Pacific Northwest Forests and Carbon | ScienceDaily
Two recent Oregon State University studies explore the role of West Coast forests in carbon sequestration.
From "Pacific Northwest Forests Could Store More Carbon, Help Address Greenhouse Issues":
> About 65 percent of the live and dead biomass in this region is on public lands, while private lands often have younger age classes of vegetation and less total biomass;
> Contrary to accepted views on biomass stabilization and decline, biomass is still increasing in stands more than 300 years old in the Coast Range, Sierra Nevada and the West Cascade Range, and in stands more than 600 years old in the Klamath Mountains;
> The entire study region of Oregon and Northern California, as far south as San Francisco, holds a total live biomass of about two billion tons of carbon – about 14 percent of the biomass in the whole nation;
> If forests in this region were managed over hundreds of years to maximize carbon sequestration, the carbon in live and dead biomass could theoretically double in the Coast Range, west and east Cascade Range and Sierra Nevada; and triple in the Klamath Mountains.

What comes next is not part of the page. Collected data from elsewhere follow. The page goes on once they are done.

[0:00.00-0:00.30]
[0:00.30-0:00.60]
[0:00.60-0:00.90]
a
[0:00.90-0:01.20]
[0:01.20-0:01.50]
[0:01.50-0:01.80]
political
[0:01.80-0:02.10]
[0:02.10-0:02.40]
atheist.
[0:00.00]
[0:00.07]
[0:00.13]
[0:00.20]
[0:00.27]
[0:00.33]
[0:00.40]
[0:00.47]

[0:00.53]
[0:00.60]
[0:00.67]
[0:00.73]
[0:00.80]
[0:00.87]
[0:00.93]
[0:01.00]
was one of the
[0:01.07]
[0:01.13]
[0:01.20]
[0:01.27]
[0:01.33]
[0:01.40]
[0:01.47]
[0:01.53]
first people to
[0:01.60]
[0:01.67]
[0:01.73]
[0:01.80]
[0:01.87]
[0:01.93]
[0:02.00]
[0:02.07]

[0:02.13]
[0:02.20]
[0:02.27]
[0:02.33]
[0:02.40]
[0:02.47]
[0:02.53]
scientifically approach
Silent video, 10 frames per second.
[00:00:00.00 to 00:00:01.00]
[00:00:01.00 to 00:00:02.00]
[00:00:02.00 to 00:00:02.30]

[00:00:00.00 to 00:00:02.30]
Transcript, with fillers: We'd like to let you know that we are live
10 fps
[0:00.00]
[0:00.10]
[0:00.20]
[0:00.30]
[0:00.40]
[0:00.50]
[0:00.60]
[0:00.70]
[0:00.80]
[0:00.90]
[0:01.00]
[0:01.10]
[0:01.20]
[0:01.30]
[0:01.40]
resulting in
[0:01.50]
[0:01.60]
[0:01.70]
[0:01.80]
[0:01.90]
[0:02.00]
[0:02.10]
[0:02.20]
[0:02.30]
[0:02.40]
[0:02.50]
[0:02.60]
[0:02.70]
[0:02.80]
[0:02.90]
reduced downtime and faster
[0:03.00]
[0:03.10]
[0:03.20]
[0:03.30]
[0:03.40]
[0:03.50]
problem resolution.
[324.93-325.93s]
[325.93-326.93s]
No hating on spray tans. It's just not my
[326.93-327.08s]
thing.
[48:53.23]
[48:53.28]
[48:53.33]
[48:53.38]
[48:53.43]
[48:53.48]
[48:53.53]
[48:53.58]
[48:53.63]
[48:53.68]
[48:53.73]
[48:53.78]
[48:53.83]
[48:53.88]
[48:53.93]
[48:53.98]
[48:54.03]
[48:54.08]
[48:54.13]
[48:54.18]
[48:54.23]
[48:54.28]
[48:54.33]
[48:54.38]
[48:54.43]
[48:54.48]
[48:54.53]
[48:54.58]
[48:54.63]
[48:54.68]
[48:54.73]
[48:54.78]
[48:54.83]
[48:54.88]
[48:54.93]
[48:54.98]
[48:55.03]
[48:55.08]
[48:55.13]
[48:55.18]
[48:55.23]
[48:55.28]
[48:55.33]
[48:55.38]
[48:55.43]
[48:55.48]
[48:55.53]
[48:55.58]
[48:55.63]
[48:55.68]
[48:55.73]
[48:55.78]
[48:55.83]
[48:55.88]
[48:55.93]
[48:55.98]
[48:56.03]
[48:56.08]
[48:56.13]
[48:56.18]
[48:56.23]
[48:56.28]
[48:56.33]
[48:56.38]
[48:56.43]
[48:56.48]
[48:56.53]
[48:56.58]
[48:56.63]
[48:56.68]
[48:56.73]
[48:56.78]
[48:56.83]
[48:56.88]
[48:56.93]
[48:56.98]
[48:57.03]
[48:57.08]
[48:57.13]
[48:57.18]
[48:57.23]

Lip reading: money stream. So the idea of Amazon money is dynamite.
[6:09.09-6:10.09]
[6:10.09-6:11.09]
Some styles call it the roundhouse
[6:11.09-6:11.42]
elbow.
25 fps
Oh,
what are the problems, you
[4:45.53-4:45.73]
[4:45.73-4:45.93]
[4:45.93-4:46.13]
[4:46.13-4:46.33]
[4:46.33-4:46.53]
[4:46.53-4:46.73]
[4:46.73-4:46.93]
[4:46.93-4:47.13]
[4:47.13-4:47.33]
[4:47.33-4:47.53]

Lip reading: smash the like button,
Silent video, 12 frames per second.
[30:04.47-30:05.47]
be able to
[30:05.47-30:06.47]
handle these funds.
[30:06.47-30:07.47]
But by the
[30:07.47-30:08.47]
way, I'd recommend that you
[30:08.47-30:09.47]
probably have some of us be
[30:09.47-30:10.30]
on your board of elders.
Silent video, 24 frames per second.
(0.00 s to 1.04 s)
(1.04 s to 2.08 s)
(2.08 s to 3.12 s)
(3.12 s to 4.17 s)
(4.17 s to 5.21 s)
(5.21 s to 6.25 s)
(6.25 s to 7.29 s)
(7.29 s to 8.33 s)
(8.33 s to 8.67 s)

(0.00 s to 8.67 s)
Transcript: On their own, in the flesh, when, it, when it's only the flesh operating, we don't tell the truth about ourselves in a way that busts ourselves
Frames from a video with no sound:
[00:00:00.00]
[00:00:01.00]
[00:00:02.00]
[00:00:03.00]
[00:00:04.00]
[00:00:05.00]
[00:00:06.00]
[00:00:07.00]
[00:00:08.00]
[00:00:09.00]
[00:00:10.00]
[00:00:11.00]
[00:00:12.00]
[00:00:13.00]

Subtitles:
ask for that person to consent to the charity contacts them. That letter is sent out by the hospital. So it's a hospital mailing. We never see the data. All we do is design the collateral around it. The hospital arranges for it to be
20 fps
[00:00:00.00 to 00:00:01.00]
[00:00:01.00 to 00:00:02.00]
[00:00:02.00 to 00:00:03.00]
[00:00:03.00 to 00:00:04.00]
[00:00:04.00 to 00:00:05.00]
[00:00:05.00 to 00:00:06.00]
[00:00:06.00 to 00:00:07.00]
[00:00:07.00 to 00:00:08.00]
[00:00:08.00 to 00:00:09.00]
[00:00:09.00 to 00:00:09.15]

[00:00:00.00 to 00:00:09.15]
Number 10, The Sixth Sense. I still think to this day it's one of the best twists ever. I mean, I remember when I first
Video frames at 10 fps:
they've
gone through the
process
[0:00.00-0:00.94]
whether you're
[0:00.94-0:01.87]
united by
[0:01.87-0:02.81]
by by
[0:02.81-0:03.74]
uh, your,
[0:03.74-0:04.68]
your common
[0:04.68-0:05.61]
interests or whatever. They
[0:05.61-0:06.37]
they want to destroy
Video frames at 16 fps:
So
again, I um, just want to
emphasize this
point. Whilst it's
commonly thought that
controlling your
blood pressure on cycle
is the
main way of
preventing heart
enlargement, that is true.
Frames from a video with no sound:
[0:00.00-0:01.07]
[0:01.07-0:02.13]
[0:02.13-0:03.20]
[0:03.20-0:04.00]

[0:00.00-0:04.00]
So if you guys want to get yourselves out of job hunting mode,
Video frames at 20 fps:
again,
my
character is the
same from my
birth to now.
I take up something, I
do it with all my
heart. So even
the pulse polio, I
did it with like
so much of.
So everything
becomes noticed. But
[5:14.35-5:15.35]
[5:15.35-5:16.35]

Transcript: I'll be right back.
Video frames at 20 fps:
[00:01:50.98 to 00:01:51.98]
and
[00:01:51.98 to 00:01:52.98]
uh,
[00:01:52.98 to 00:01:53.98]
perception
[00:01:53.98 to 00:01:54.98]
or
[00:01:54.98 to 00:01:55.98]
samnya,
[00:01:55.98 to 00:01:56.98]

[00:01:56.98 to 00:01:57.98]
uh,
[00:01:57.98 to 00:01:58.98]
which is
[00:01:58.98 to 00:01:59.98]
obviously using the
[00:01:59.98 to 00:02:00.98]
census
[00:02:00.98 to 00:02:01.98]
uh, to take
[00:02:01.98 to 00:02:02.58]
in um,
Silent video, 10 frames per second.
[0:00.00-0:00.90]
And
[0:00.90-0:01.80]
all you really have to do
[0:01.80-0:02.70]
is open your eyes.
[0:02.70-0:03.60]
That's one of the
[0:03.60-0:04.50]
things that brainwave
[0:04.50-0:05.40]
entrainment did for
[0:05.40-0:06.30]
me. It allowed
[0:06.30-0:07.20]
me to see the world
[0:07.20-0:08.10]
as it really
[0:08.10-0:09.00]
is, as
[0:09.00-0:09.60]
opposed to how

From "Forest Fire Prevention Efforts Could Lessen Carbon Sequestration, Add To Greenhouse Warming":
> Fuel reduction treatments that have been proposed to reduce wildfire severity also reduce the carbon stored in forests;
> On west side Cascade Range and Coast Range forests, which are wetter, the catastrophic fire return interval is already very long, and the additional levels of fuel accumulation have not been that unusual;
> A wide range of fire reduction approaches, such as salvage logging, understory removal, prescribed fire and other techniques, can effectively reduce fire severity if used properly;
> Such fuel removal almost always reduces carbon storage more than the additional carbon the stand is able to store when made more resistant to wildfire, in part because most of the carbon stored in forest biomass remains unconsumed even by high-severity wildfires.